TajukNasional Vonis 6,5 tahun penjara terhadap Harvey Moeis dalam kasus korupsi tata niaga timah menuai kritik tajam. Politikus Partai Demokrat, Yan Harahap, menyebut hukuman tersebut sangat tidak layak, mengingat kerugian negara yang mencapai Rp300 triliun.
“Sungguh amat menghina akal sehat. Dengan dampak besar yang ditimbulkan oleh korupsi ini, hukuman yang dijatuhkan sama sekali tidak mencerminkan kejahatan luar biasa,” ujar Yan, Sabtu (28/12).
Yan juga menyoroti bahwa korupsi yang dianggap sebagai extraordinary crime seharusnya dijatuhi hukuman berat untuk memberikan efek jera. Namun, vonis ringan terhadap Harvey dinilai mempertegas anggapan bahwa Indonesia adalah “surga bagi para koruptor.”
Ia menambahkan bahwa di banyak negara, hukuman berat, termasuk hukuman mati, diterapkan untuk koruptor. Sementara itu, di Indonesia, vonis ringan justru memberi ruang bagi para pelaku korupsi untuk menikmati hasil kejahatan mereka.
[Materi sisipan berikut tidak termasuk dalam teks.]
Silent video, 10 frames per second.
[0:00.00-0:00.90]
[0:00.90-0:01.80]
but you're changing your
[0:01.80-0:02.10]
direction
“Kerugian negara sebesar Rp300 triliun hanya dibayar dengan 6,5 tahun penjara? Dengan potongan remisi dan alasan berkelakuan baik, mungkin dia hanya menjalani sekitar tiga tahun. Tidak heran jika korupsi di Indonesia sulit diberantas,” tegasnya.
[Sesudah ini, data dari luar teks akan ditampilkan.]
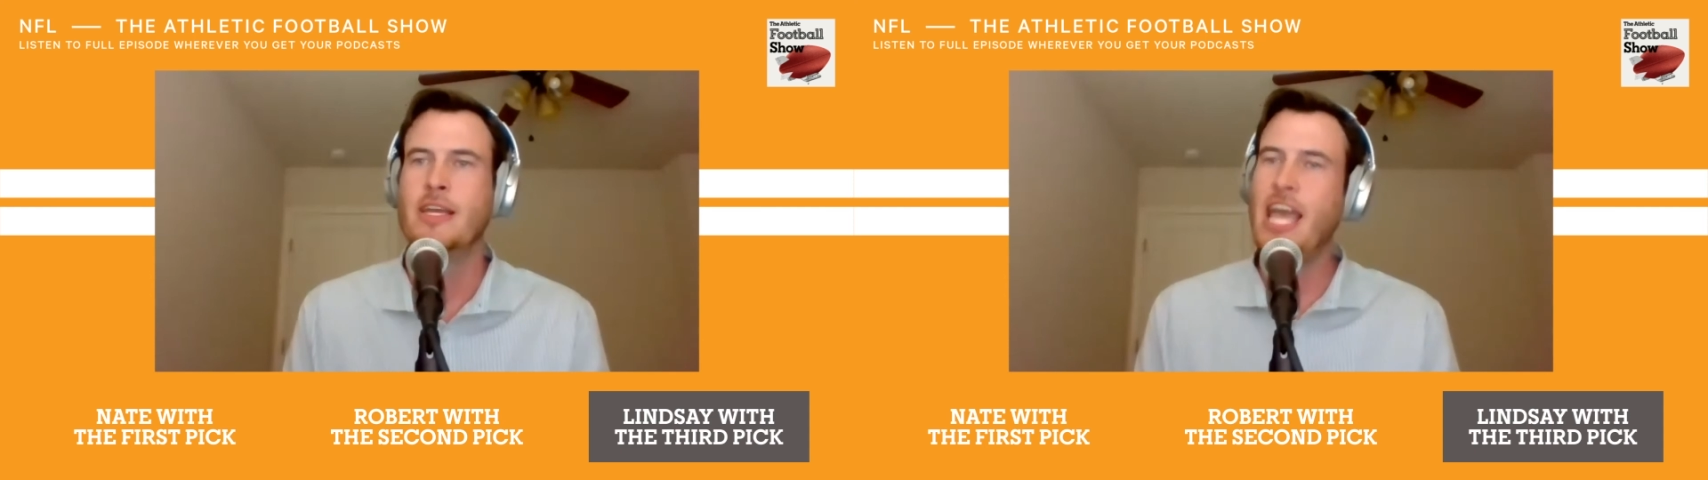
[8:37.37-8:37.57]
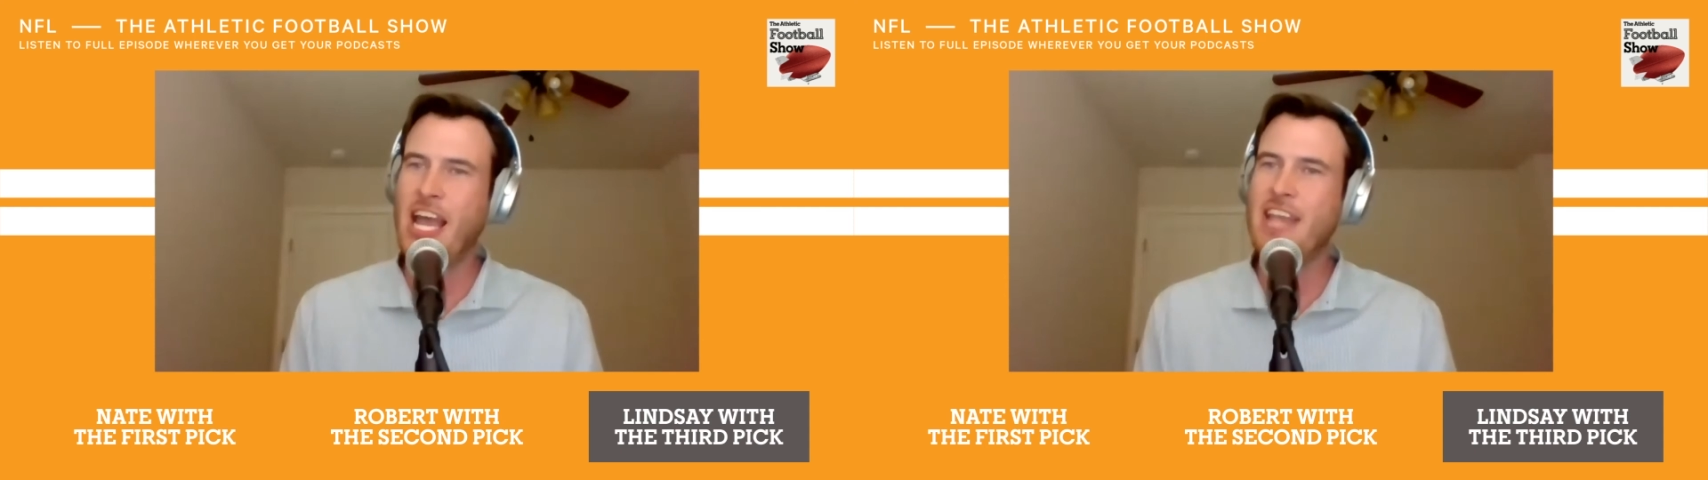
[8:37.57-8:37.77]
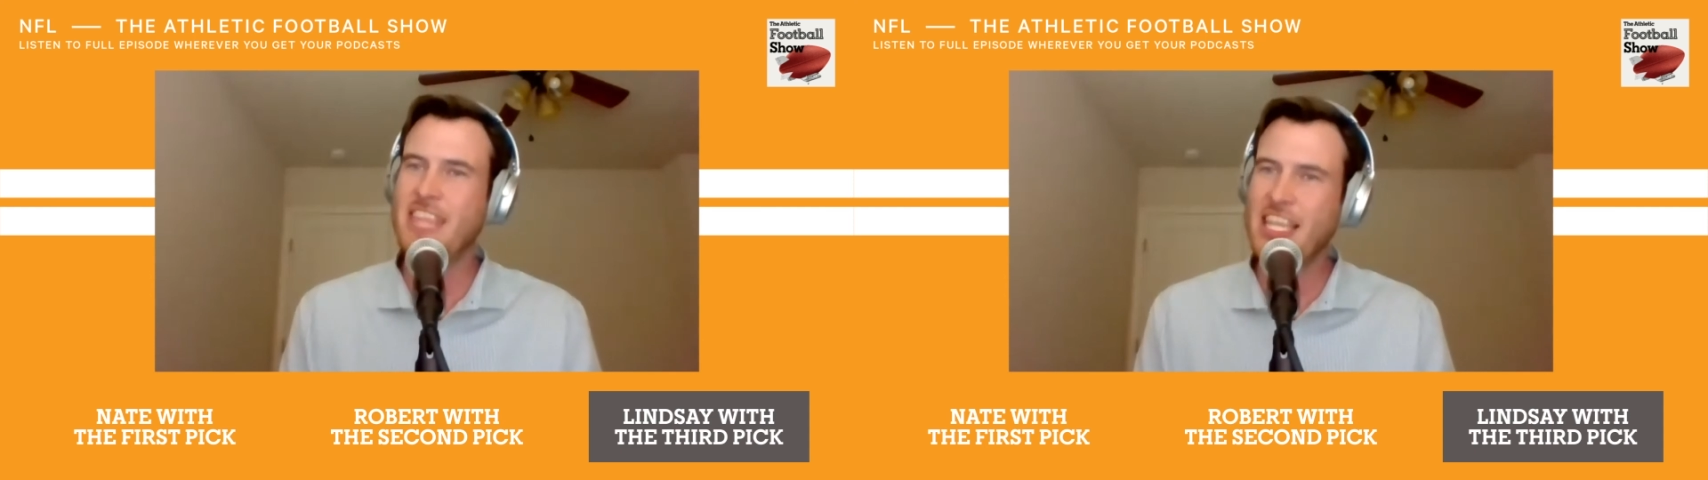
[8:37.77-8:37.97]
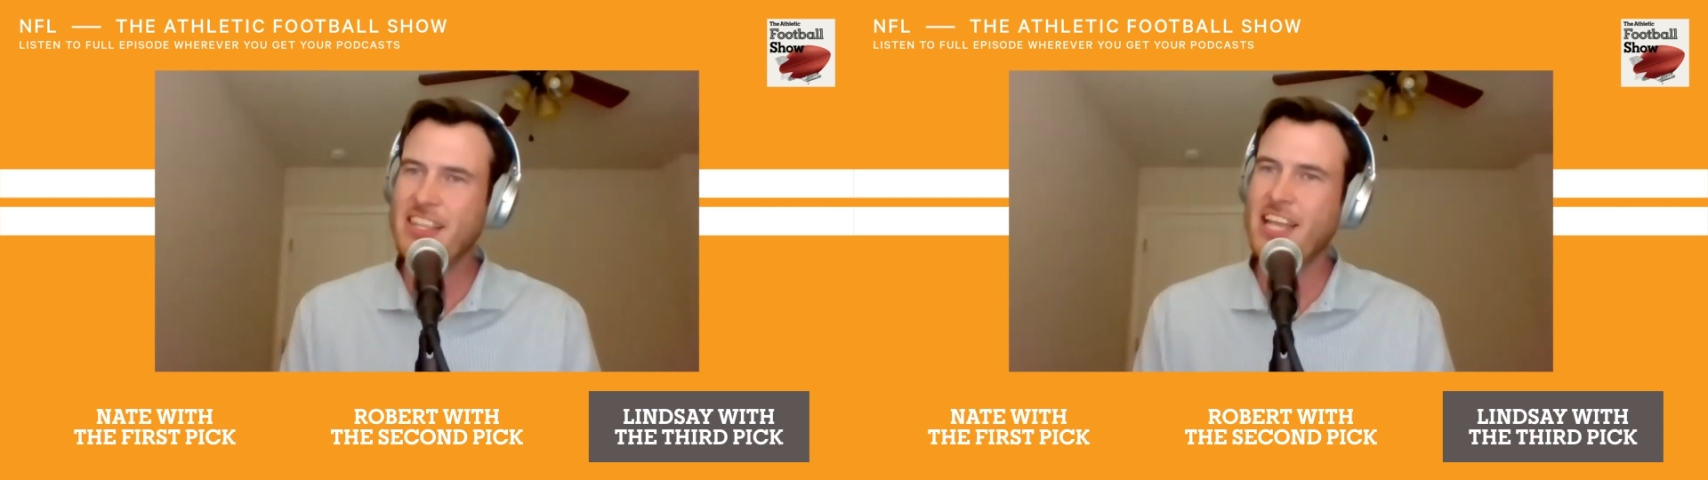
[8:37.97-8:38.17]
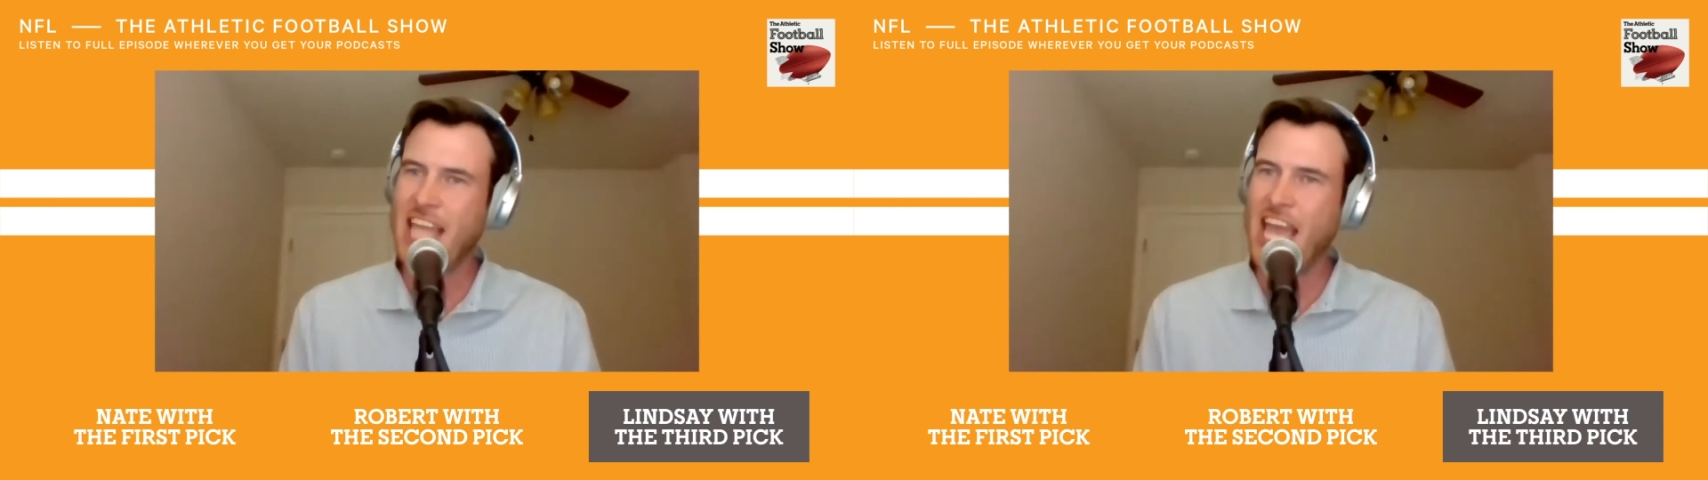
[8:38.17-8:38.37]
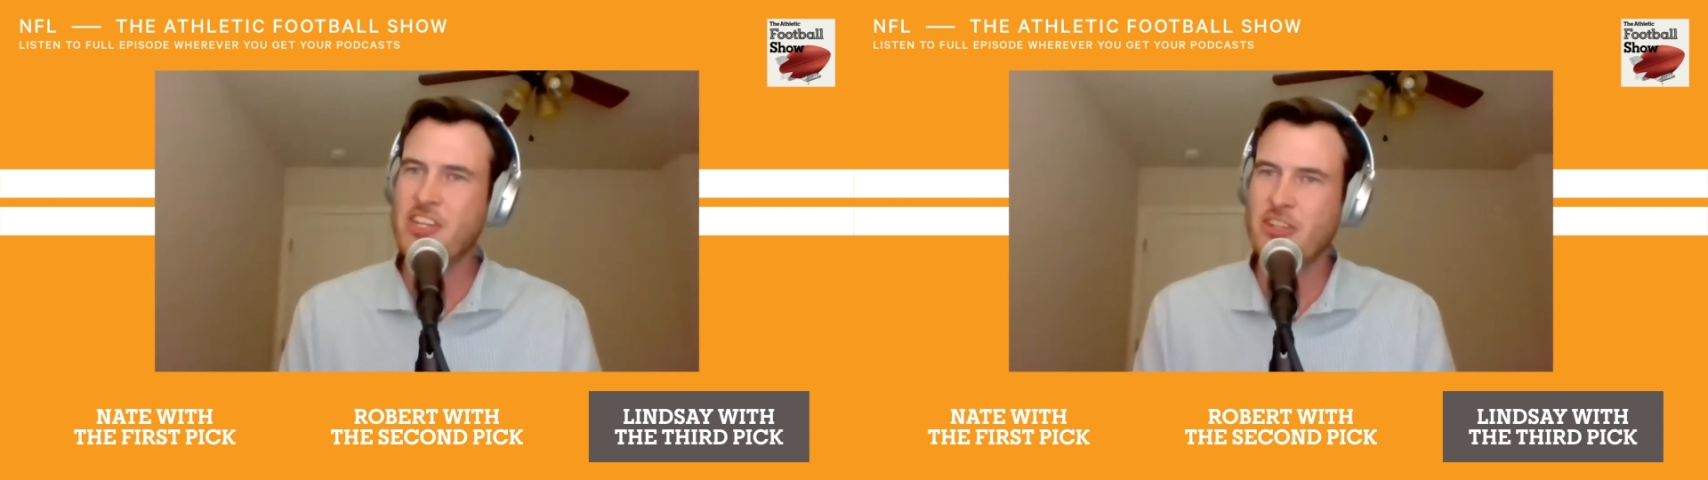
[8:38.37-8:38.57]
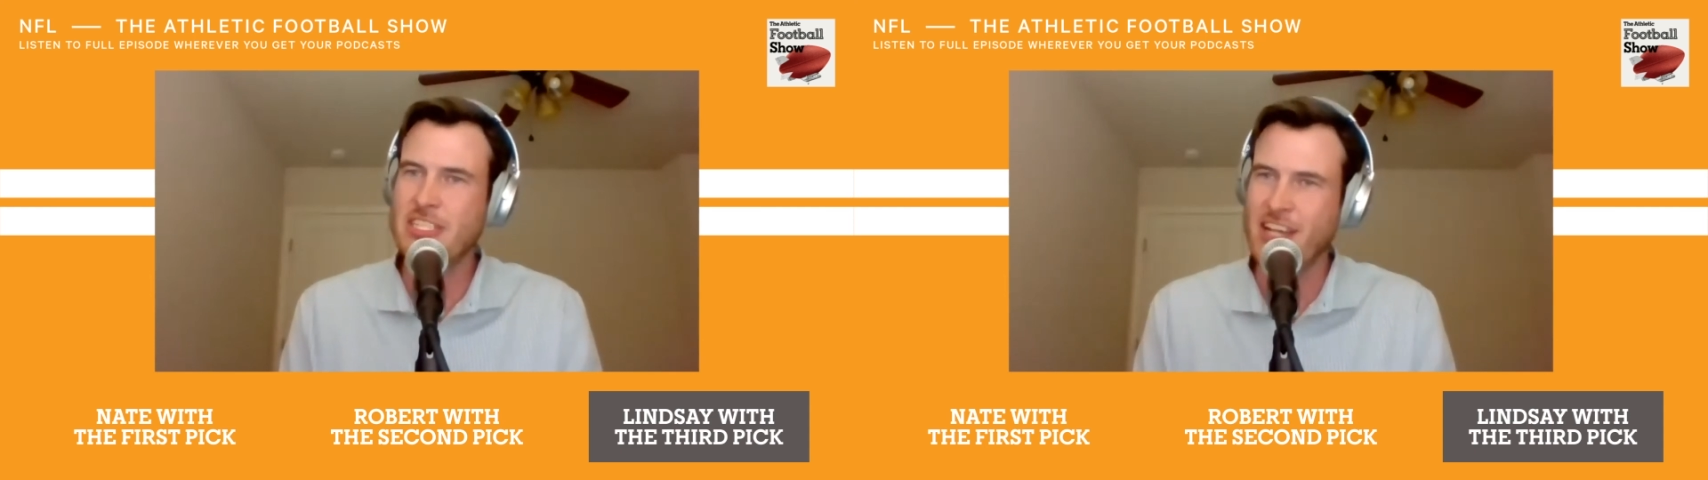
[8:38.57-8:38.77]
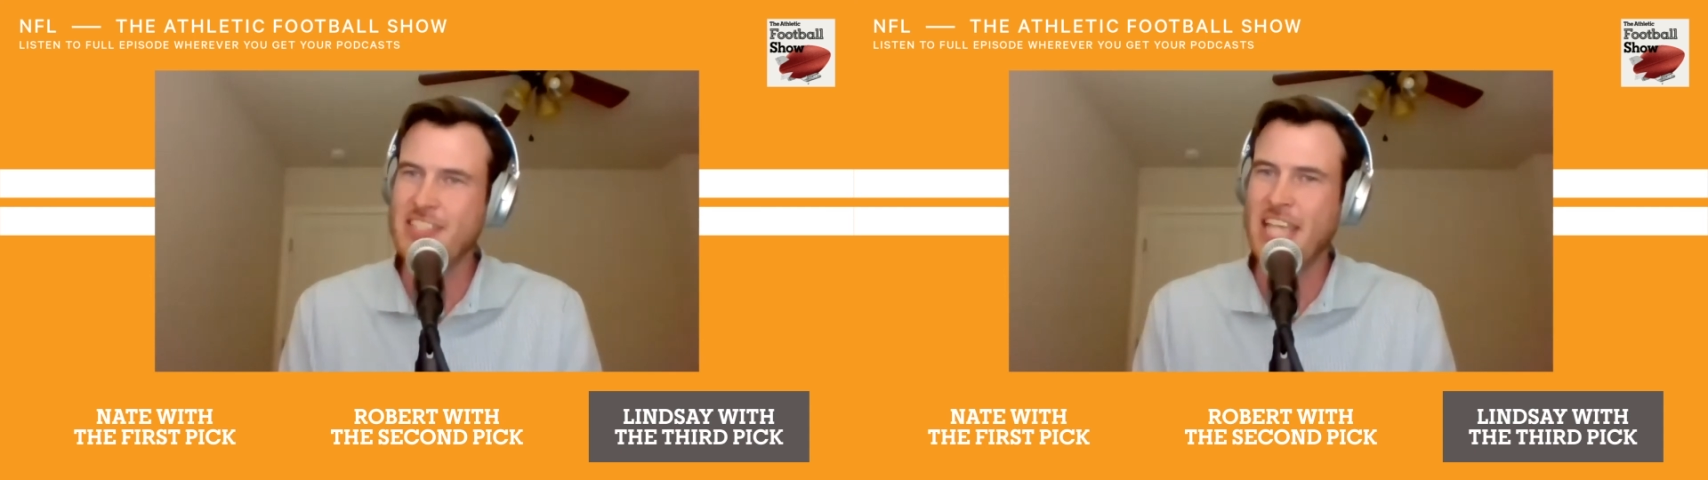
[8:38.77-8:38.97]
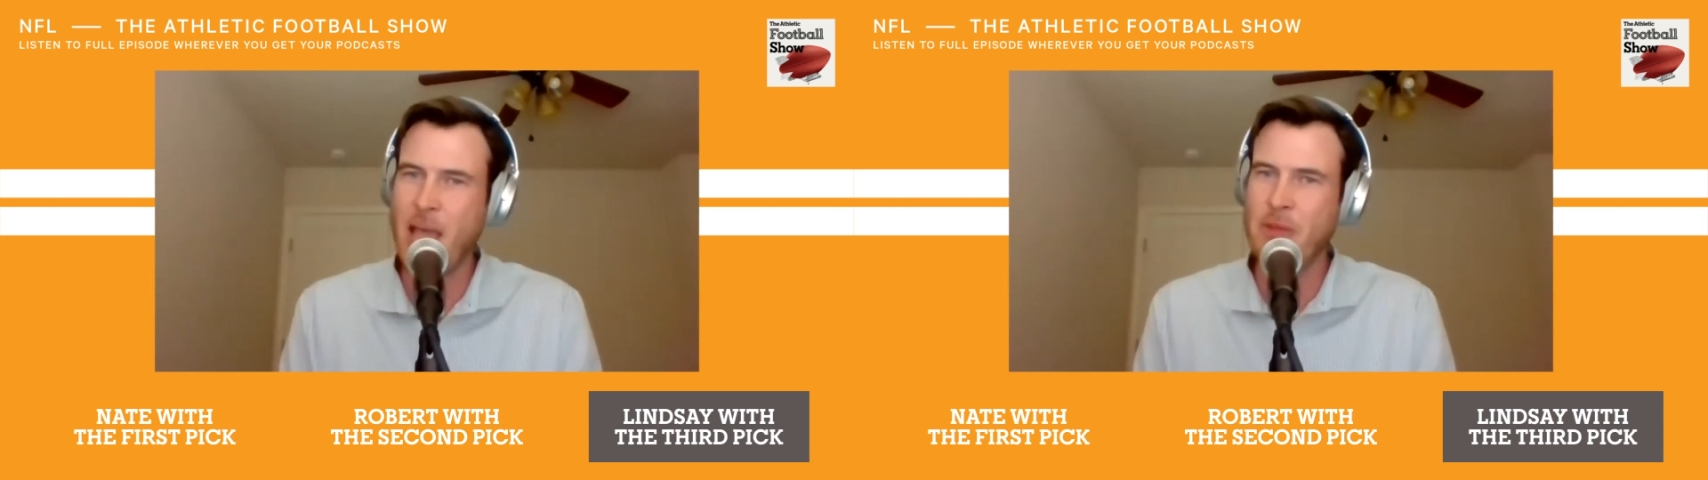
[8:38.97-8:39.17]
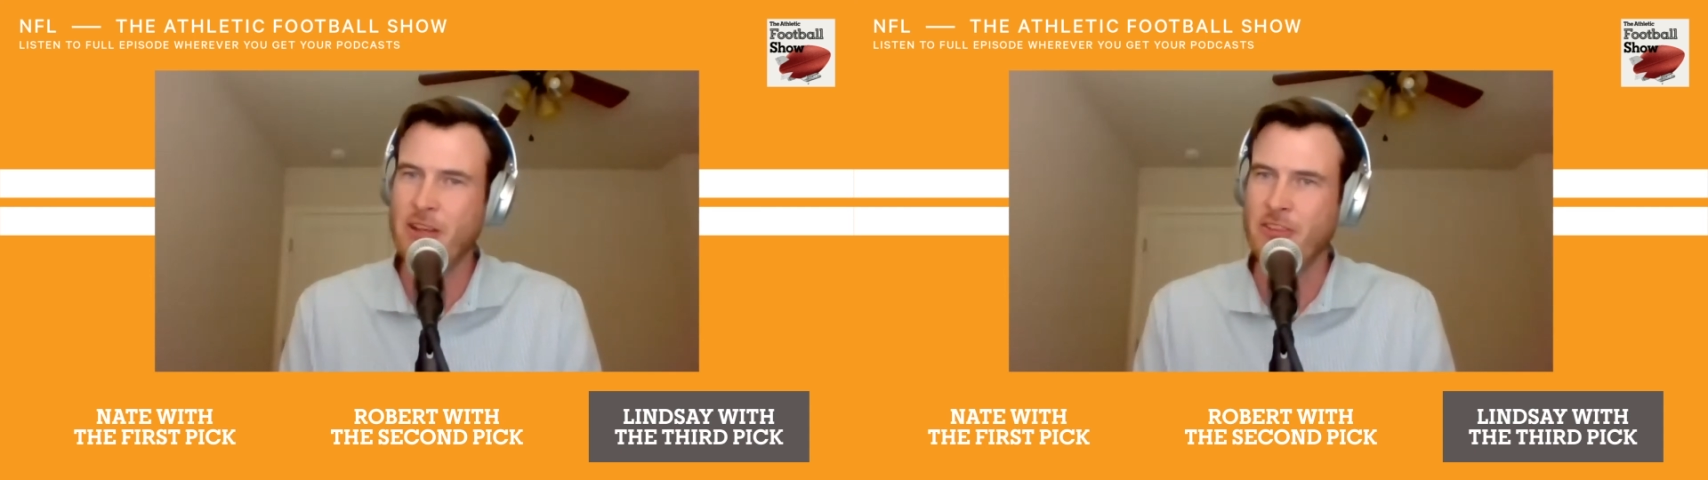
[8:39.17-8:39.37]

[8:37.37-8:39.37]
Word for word: And I think that actually does happen a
Yan juga menyinggung fasilitas istimewa yang kerap dinikmati narapidana korupsi di dalam penjara. “Jika hukuman ringan seperti ini terus terjadi, pemberantasan korupsi akan semakin suram. Bahkan, ini bisa menjadi inspirasi bagi orang lain untuk ikut korupsi,” katanya.
Sebelumnya, Harvey Moeis, suami artis Sandra Dewi, divonis 6,5 tahun penjara dan denda Rp1 miliar di Pengadilan Tipikor Jakarta. Ia juga diwajibkan membayar uang pengganti sebesar Rp210 miliar, dengan ancaman penyitaan aset jika tidak membayar dalam waktu sebulan setelah vonis berkekuatan hukum tetap.
Harvey dinyatakan bersalah melanggar Pasal 2 ayat 1 UU Tipikor serta Pasal 3 dan 4 UU Tindak Pidana Pencucian Uang. Namun, hukuman yang dianggap ringan ini telah memicu gelombang kritik dari berbagai pihak, termasuk aktivis antikorupsi dan politisi.